This meditation is a practice that I like to do anytime I feel overwhelmed or reactive,
Or if I'm just feeling stuck and need help finding creative ways to deal with a challenge.
Let's just start off by noticing the sense of weight of the body against the mattress or the chair or wherever you may be.
Just noticing the sense of gravity and any points of contact between the body and whatever the body is resting on.
And noticing any thoughts or feelings that may be arising.
Just letting them be,
Not trying to judge or push away,
Just allowing our experience to be as it is.
And let's take a deep breath in through the nose and out through the mouth like you're blowing out through a straw.
And let's take another couple deep breaths like that on your own time.
Now allowing the breath to simply come back to its natural rhythm.
Let your attention settle on the breath.
Just allowing awareness to focus on the breath at whatever point in the body you feel it most.
Maybe it's the nose,
The chest,
Or the belly.
Just letting your attention settle on the breath.
And if at any point you get lost in thought,
You can always simply bring your awareness back to this place and the breath.
Now let's take a moment to locate our sense of where we're focusing on the breath from.
Where in the body do you most feel your sense of the self who is doing the focusing?
Where does it feel like you are located?
Where are your thoughts coming from?
Most of us experience this as being somewhere in our head.
For me,
It's kind of behind the forehead and towards the top of my head.

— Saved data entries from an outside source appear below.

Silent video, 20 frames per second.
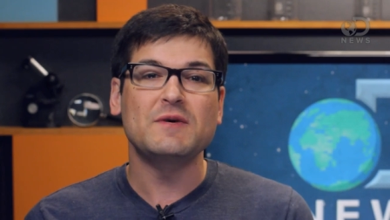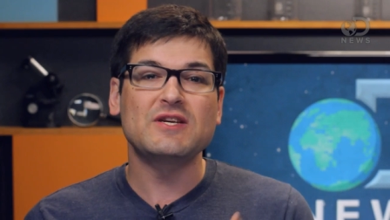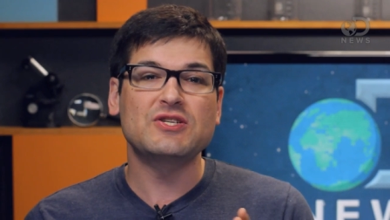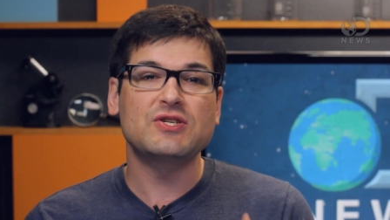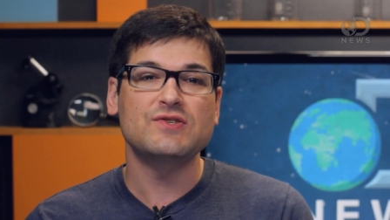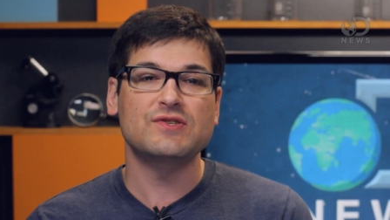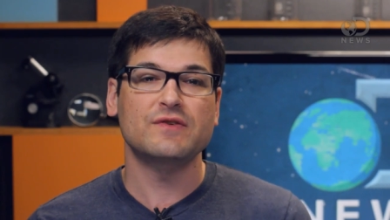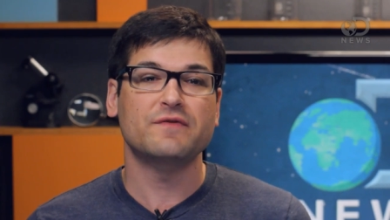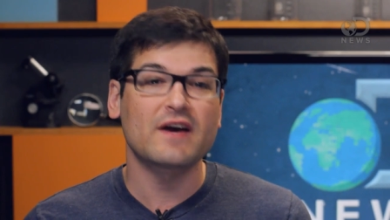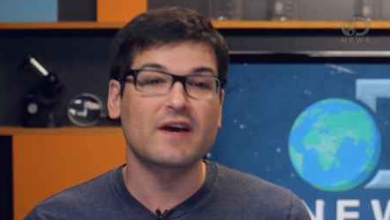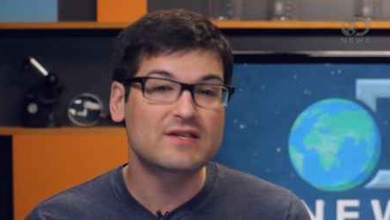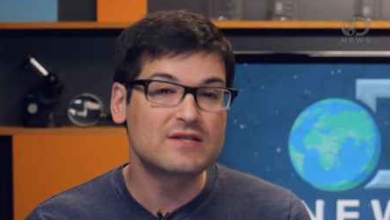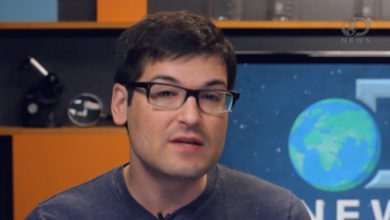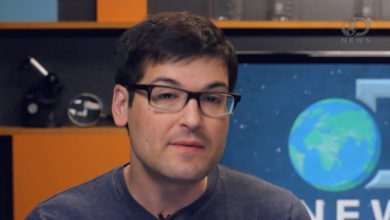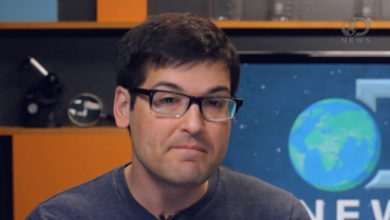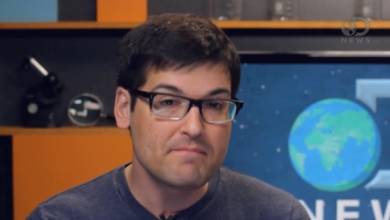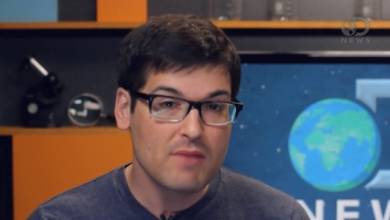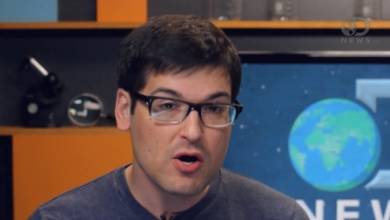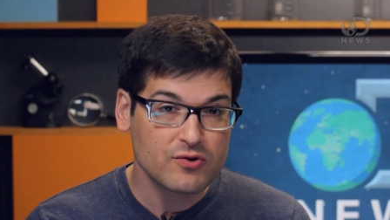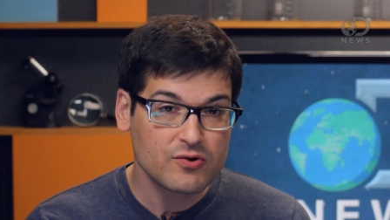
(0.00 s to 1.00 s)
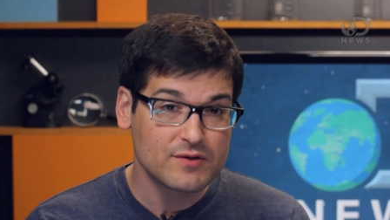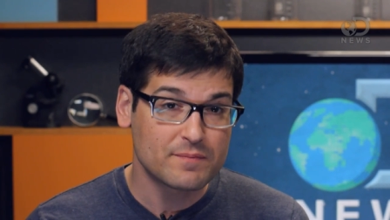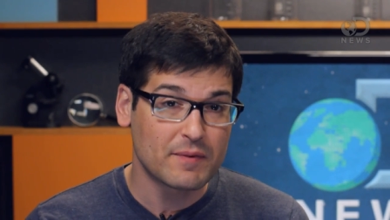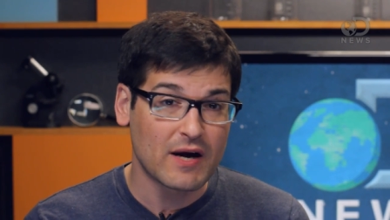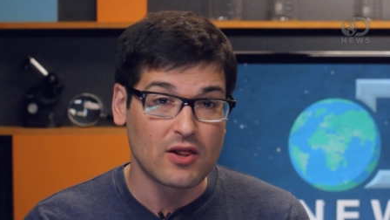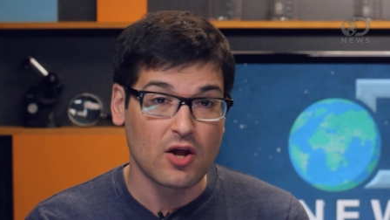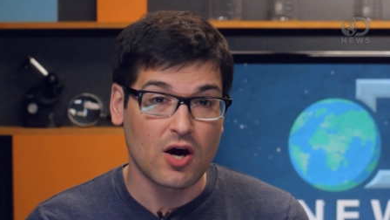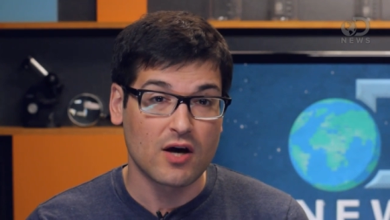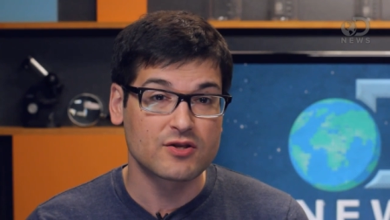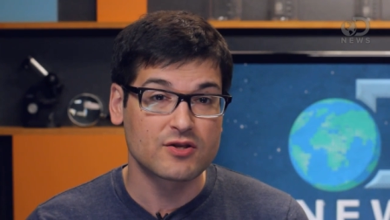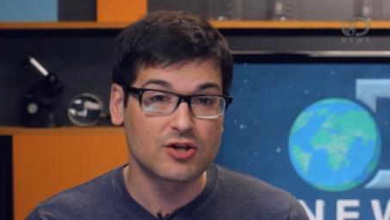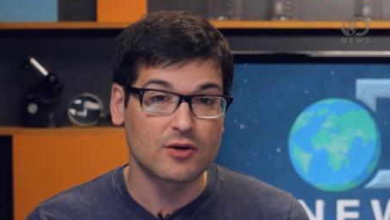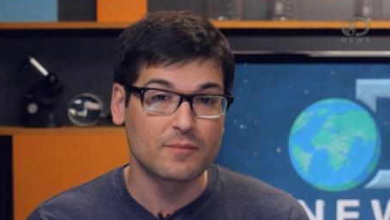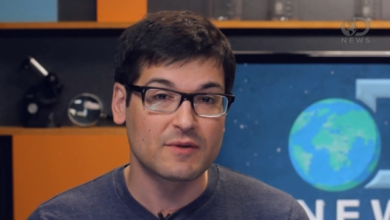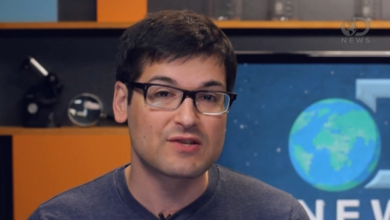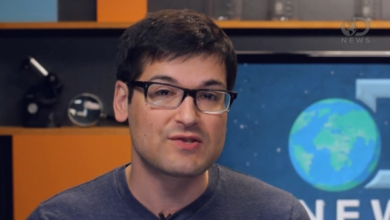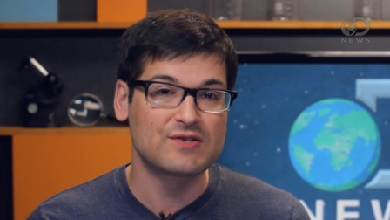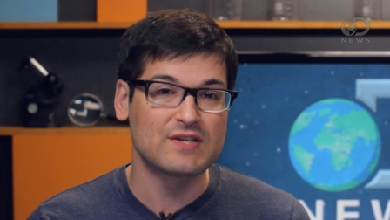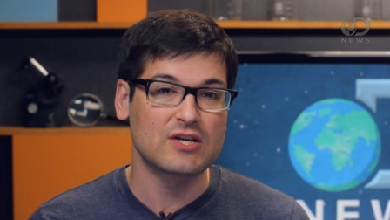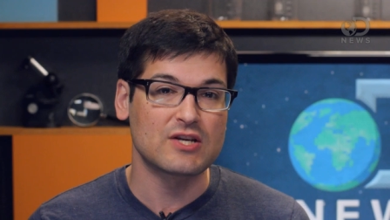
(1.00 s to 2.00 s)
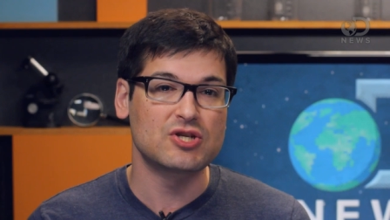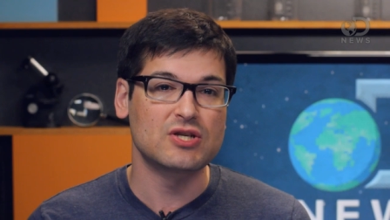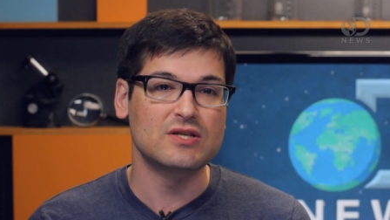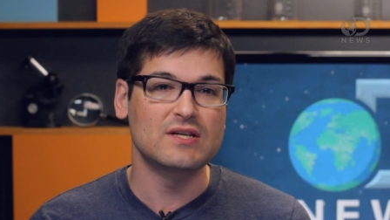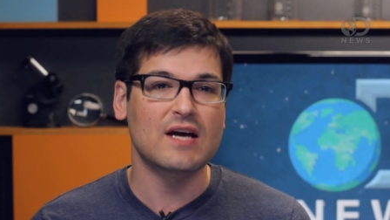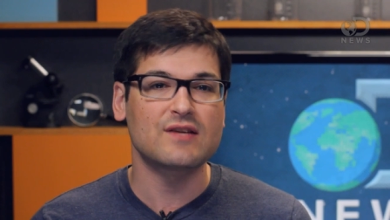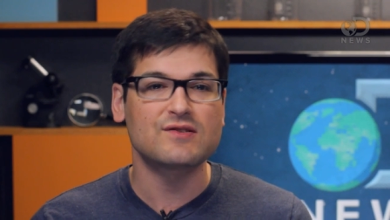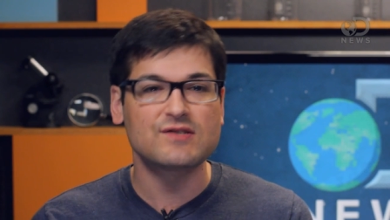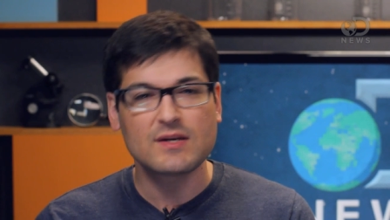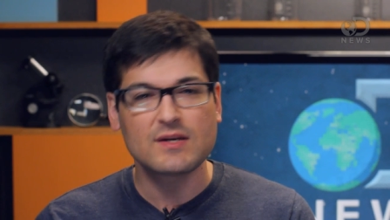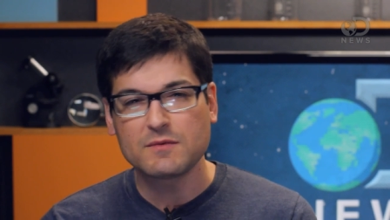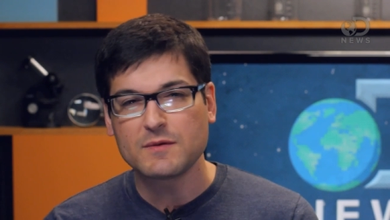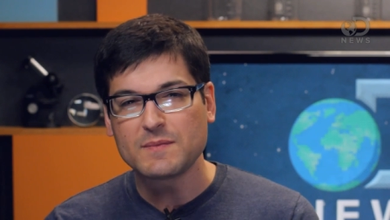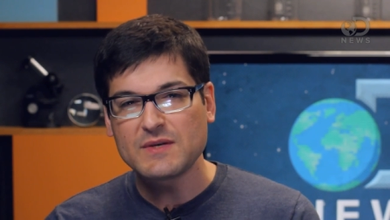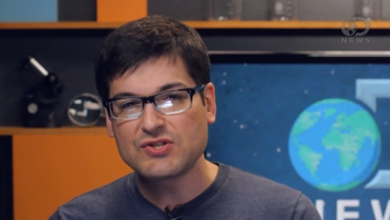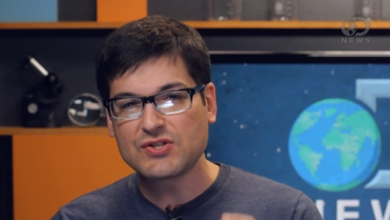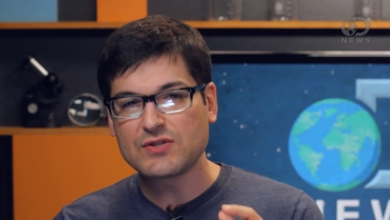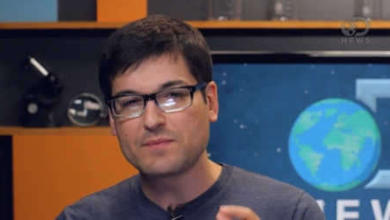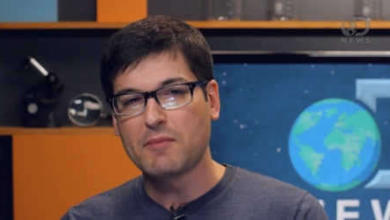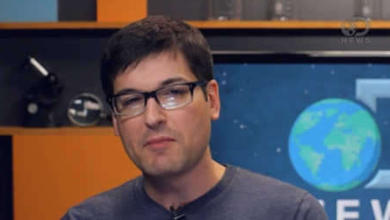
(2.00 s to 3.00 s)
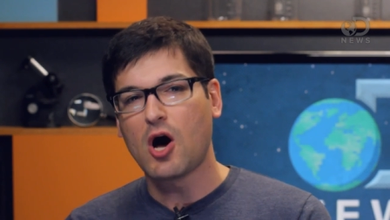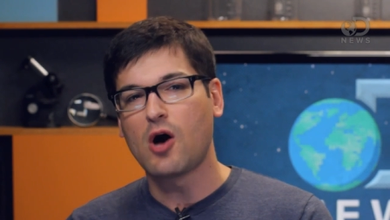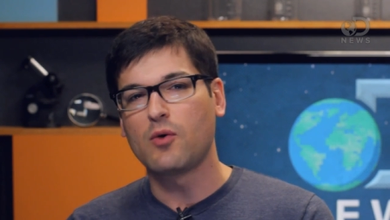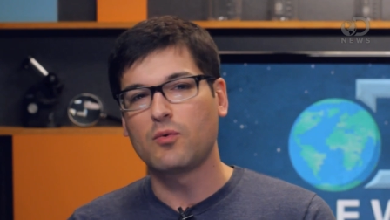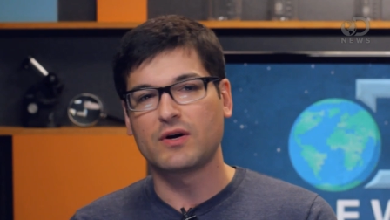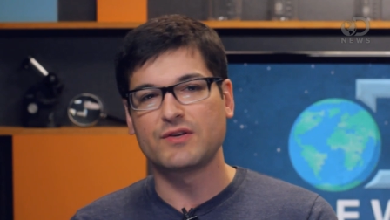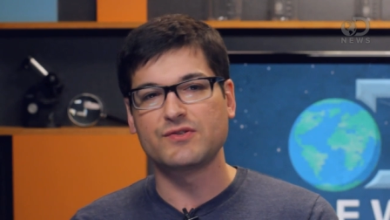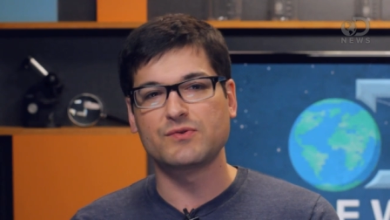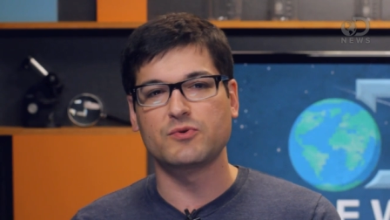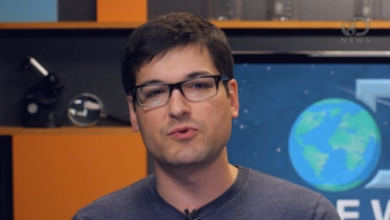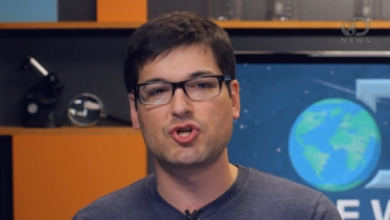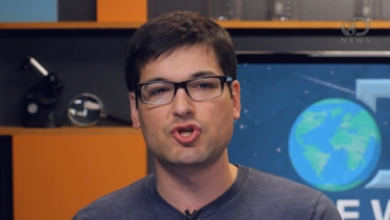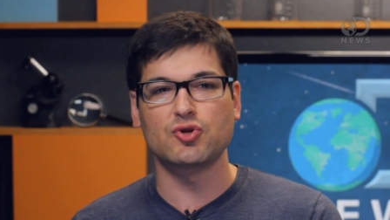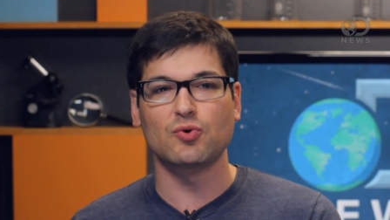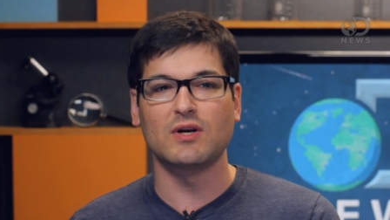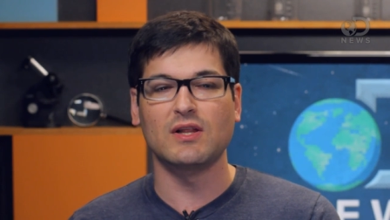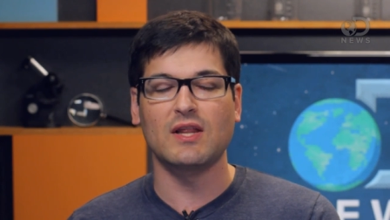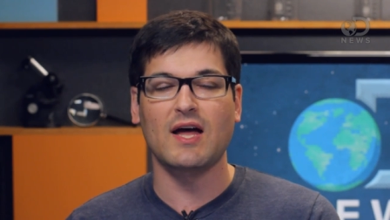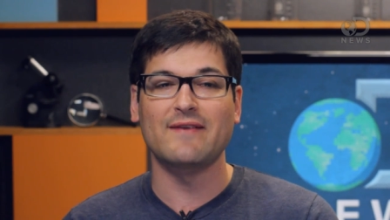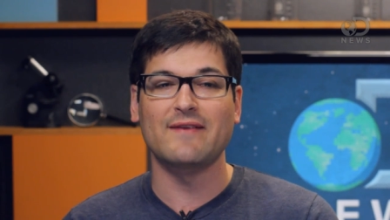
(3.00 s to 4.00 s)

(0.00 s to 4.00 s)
species affected most by long-term extinction debt seem to be small ones with short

Maybe for you it's different,
Behind your face or somewhere else.
Take a moment to feel into these sensations.
This sense of a self that is directing attention.
What does it feel like?
Do you notice warmth,
Tingling?
Sometimes for me it can feel like a sort of numbness,
Or if I'm especially lost in thought,
It can even feel like a slight ache.
Just continue sensing into this part of the body and bring a sense of care and curiosity for what your actual experience is.
Why is it that we have this experience of ourselves as being in our head and not some other part of our body,
Like our hand or our foot?
Just allow yourself to bring a sense of caring to that self,
To the one who is meditating.
Let that sense of caring be like a warm hug.
Now,
As you're sensing into these sensations,
See if you can pinpoint where they're actually located.
Seeing into this feeling of awareness of the one who is meditating right now.
Noticing how you can bring attention to it like any other part of your body that you were bringing your attention to.
Now allow your attention to encompass both this sense of being the meditator and the sense of the breath in the body.
Just allow yourself to experience both these things at the same time.
How does that feel?
Is there a sense of a spacious awareness that can encompass both at once?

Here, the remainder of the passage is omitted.